*What is needed*: Repeat the records below verbatim, and do not copy their pictures.

*Recorded information*:
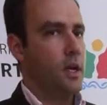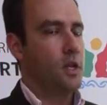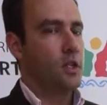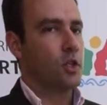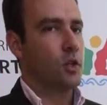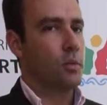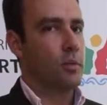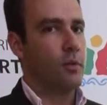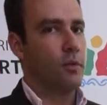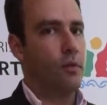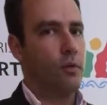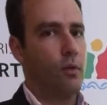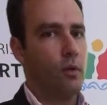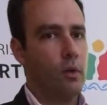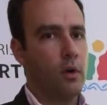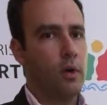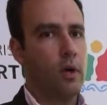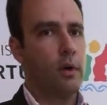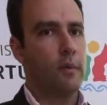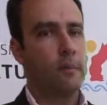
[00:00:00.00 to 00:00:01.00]
So
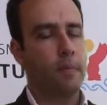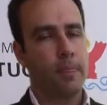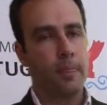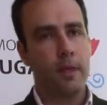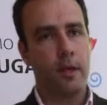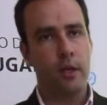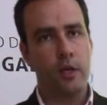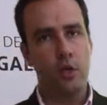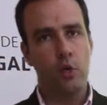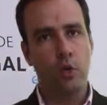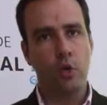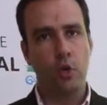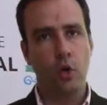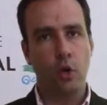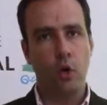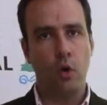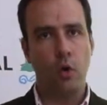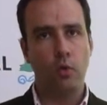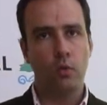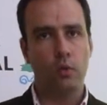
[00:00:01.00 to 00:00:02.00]
before you
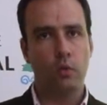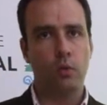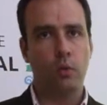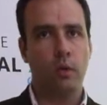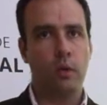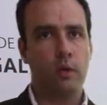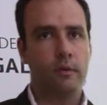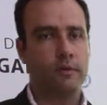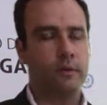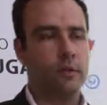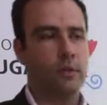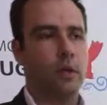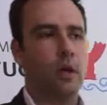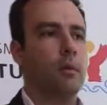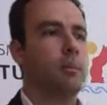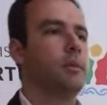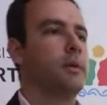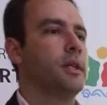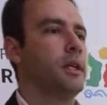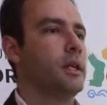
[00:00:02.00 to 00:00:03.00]
go to one of the
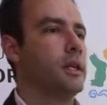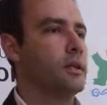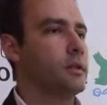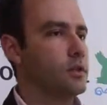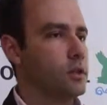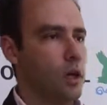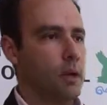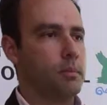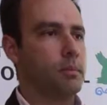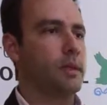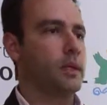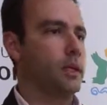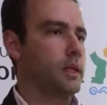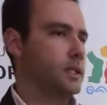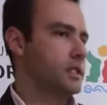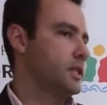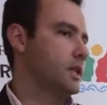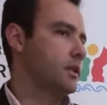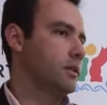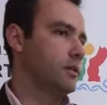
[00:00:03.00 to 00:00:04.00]
top league
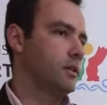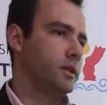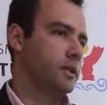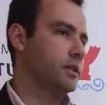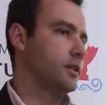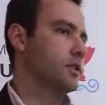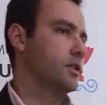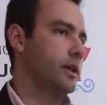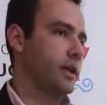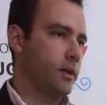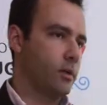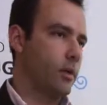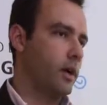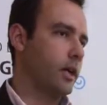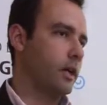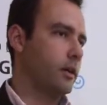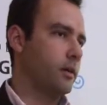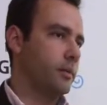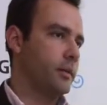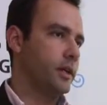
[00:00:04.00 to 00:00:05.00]
accelerators like
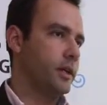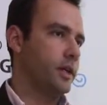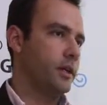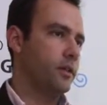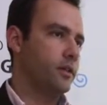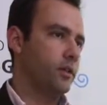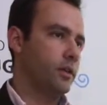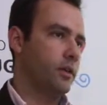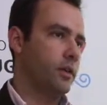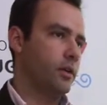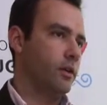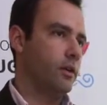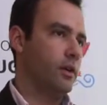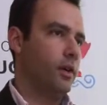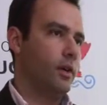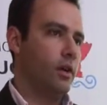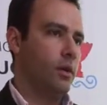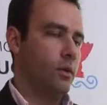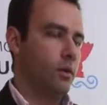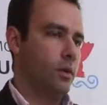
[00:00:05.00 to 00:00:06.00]
Y Combinator
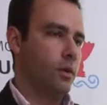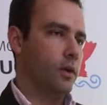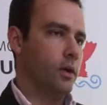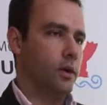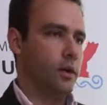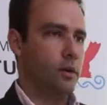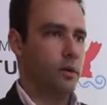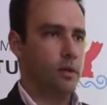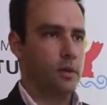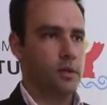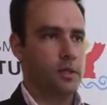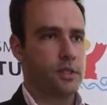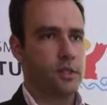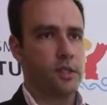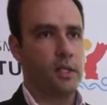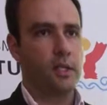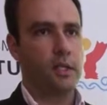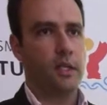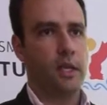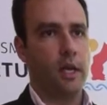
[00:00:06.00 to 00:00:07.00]
or
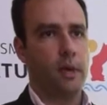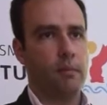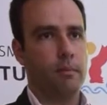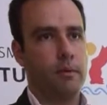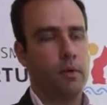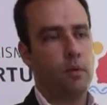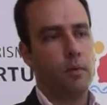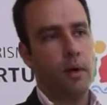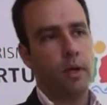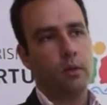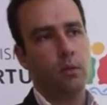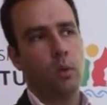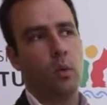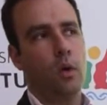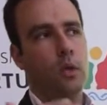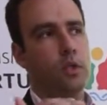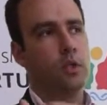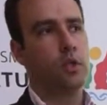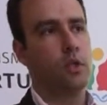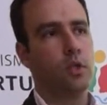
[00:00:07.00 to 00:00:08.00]
Seed Camp, you might
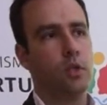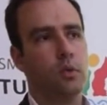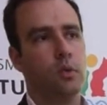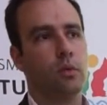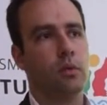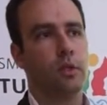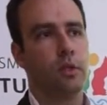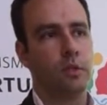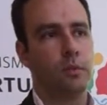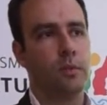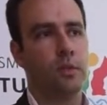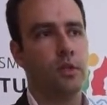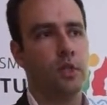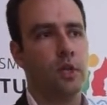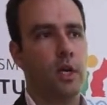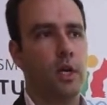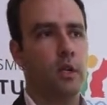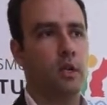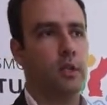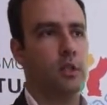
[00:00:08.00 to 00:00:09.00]
want to do Lisbon
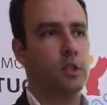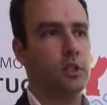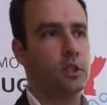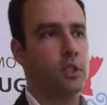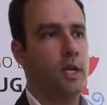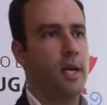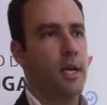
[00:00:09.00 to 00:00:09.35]
Challenge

*Response area*:
[00:00:00.00 to 00:00:01.00]
So
[00:00:01.00 to 00:00:02.00]
before you
[00:00:02.00 to 00:00:03.00]
go to one of the
[00:00:03.00 to 00:00:04.00]
top league
[00:00:04.00 to 00:00:05.00]
accelerators like
[00:00:05.00 to 00:00:06.00]
Y Combinator
[00:00:06.00 to 00:00:07.00]
or
[00:00:07.00 to 00:00:08.00]
Seed Camp, you might
[00:00:08.00 to 00:00:09.00]
want to do Lisbon
[00:00:09.00 to 00:00:09.35]
Challenge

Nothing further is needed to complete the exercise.